Action-based theories
Action-based or motivational theories have traditionally been dominant. They can take different forms but they all have in common that they define desires as structures that incline us toward actions. This is especially relevant when ascribing desires, not from a first-person perspective, but from a third-person perspective. Action-based theories usually include some reference to beliefs in their definition, for example, that "to desire that P is to be disposed to bring it about that P, assuming one's beliefs are true". Despite their popularity and their usefulness for empirical investigations, action-based theories face various criticisms. These criticisms can roughly be divided into two groups. On the one hand, there are inclinations to act that are not based on desires. Evaluative beliefs about what we should do, for example, incline us toward doing it, even if we do not want to do it. There are also mental disorders that have a similar effect, like the tics associated with Tourette syndrome. On the other hand, there are desires that do not incline us toward action. These include desires for things we cannot change, for example, a mathematician's desire that the number Pi be a rational number. In some extreme cases, such desires may be very common, for example, a totally paralyzed person may have all kinds of regular desires but lacks any disposition to act due to the paralysis.
Pleasure-based theories
It is one important feature of desires that their fulfillment is pleasurable. Pleasure-based or hedonic theories use this feature as part of their definition of desires. According to one version, "to desire p is ... to be disposed to take pleasure in it seeming that p and displeasure in it seeming that not-p". Hedonic theories avoid many of the problems faced by action-based theories: they allow that other things besides desires incline us to actions and they have no problems explaining how a paralyzed person can still have desires. But they also come with new problems of their own. One is that it is usually assumed that there is a causal relation between desires and pleasure: the satisfaction of desires is seen as the cause of the resulting pleasure. But this is only possible if cause and effect are two distinct things, not if they are identical. Apart from this, there may also be bad or misleading desires whose fulfillment does not bring the pleasure they originally seemed to promise.
Value-based theories
Value-based theories are of more recent origin than action-based theories and hedonic theories. They identify desires with attitudes toward values. Cognitivist versions, sometimes referred to as desire-as-belief theses, equate desires with beliefs that something is good, thereby categorizing desires as one type of belief. But such versions face the difficulty of explaining how we can have beliefs about what we should do despite not wanting to do it. A more promising approach identifies desires not with value-beliefs but with value-seemings. On this view, to desire to have one more drink is the same as it seeming good to the subject to have one more drink. But such a seeming is compatible with the subject having the opposite belief that having one more drink would be a bad idea. A closely related theory is due to T. M. Scanlon, who holds that desires are judgments of what we have reasons to do. Critics have pointed out that value-based theories have difficulties explaining how animals, like cats or dogs, can have desires, since they arguably cannot represent things as being good in the relevant sense.
Others
A great variety of other theories of desires have been proposed. Attention-based theories take the tendency of attention to keep returning to the desired object as the defining feature of desires.Learning-based theories define desires in terms of their tendency to promote reward-based learning, for example, in the form of operant conditioning.Functionalist theories define desires in terms of the causal roles played by internal states while interpretationist theories ascribe desires to persons or animals based on what would best explain their behavior.Holistic theories combine various of the aforementioned features in their definition of desires.
Types
Desires can be grouped into various types according to a few basic distinctions. Something is desired intrinsically if the subject desires it for its own sake. Otherwise, the desire is instrumental or extrinsic.Occurrent desires are causally active while standing desires exist somewhere in the back of one's mind.Propositional desires are directed at possible states of affairs, in contrast to object-desires, which are directly about objects.

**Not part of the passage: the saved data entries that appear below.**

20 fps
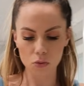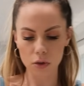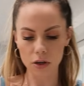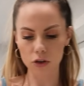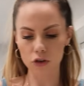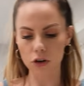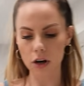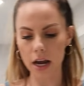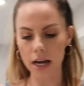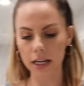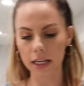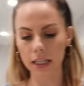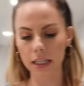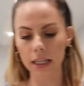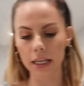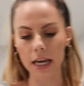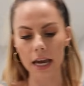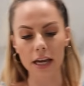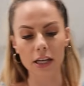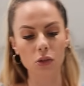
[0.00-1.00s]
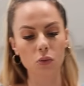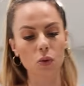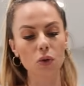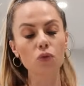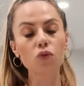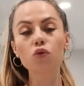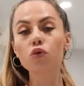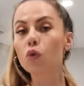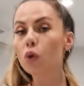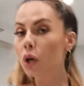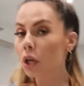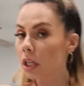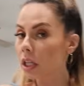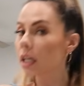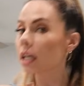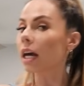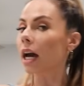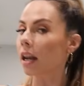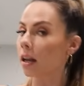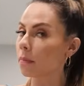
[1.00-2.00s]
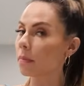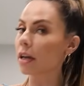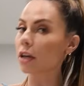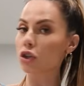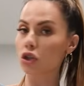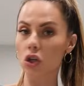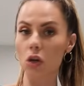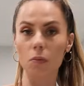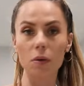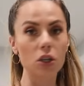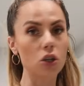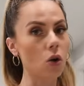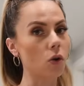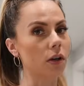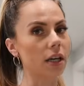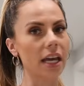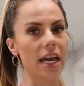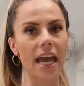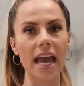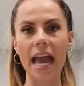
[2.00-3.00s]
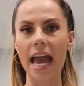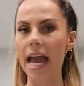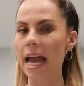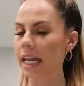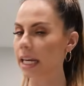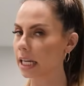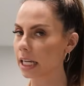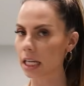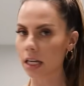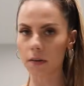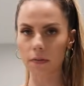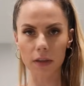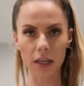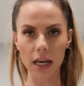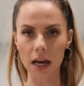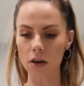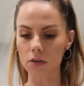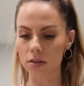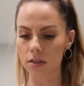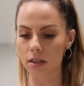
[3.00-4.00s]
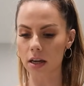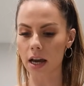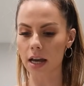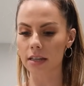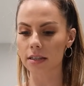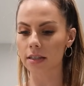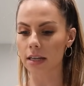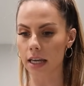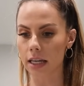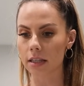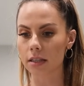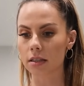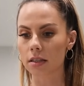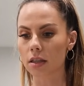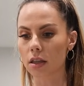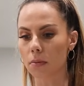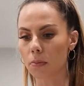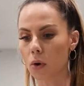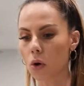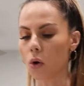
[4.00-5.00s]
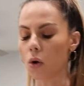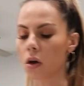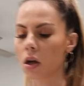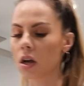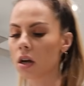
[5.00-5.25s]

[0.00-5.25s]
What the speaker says: When cracking the eggs, we really gotta make sure we don't get any of the outsides into the bowl,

Intrinsic and instrumental
The distinction between intrinsic and instrumental or extrinsic desires is central to many issues concerning desires. Something is desired intrinsically if the subject desires it for its own sake.Pleasure is a common object of intrinsic desires. According to psychological hedonism, it is the only thing desired intrinsically. Intrinsic desires have a special status in that they do not depend on other desires. They contrast with instrumental desires, in which something is desired for the sake of something else. For example, Haruto enjoys movies, which is why he has an intrinsic desire to watch them. But in order to watch them, he has to step into his car, navigate through the traffic to the nearby cinema, wait in line, pay for the ticket, etc. He desires to do all these things as well, but only in an instrumental manner. He would not do all these things were it not for his intrinsic desire to watch the movie. It is possible to desire the same thing both intrinsically and instrumentally at the same time. So if Haruto was a driving enthusiast, he might have both an intrinsic and an instrumental desire to drive to the cinema. Instrumental desires are usually about causal means to bring the object of another desire about. Driving to the cinema, for example, is one of the causal requirements for watching the movie there. But there are also constitutive means besides causal means. Constitutive means are not causes but ways of doing something. Watching the movie while sitting in seat 13F, for example, is one way of watching the movie, but not an antecedent cause. Desires corresponding to constitutive means are sometimes termed "realizer desires".
Occurrent and standing
Occurrent desires are desires that are currently active. They are either conscious or at least have unconscious effects, for example, on the subject's reasoning or behavior. Desires we engage in and try to realize are occurrent. But we have many desires that are not relevant to our present situation and do not influence us currently. Such desires are called standing or dispositional. They exist somewhere in the back of our minds and are different from not desiring at all despite lacking causal effects at the moment. If Dhanvi is busy convincing her friend to go hiking this weekend, for example, then her desire to go hiking is occurrent. But many of her other desires, like to sell her old car or to talk with her boss about a promotion, are merely standing during this conversation. Standing desires remain part of the mind even while the subject is sound asleep. It has been questioned whether standing desires should be considered desires at all in a strict sense. One motivation for raising this doubt is that desires are attitudes toward contents but a disposition to have a certain attitude is not automatically an attitude itself. Desires can be occurrent even if they do not influence our behavior. This is the case, for example, if the agent has a conscious desire to do something but successfully resists it. This desire is occurrent because it plays some role in the agents mental life, even if it is not action-guiding.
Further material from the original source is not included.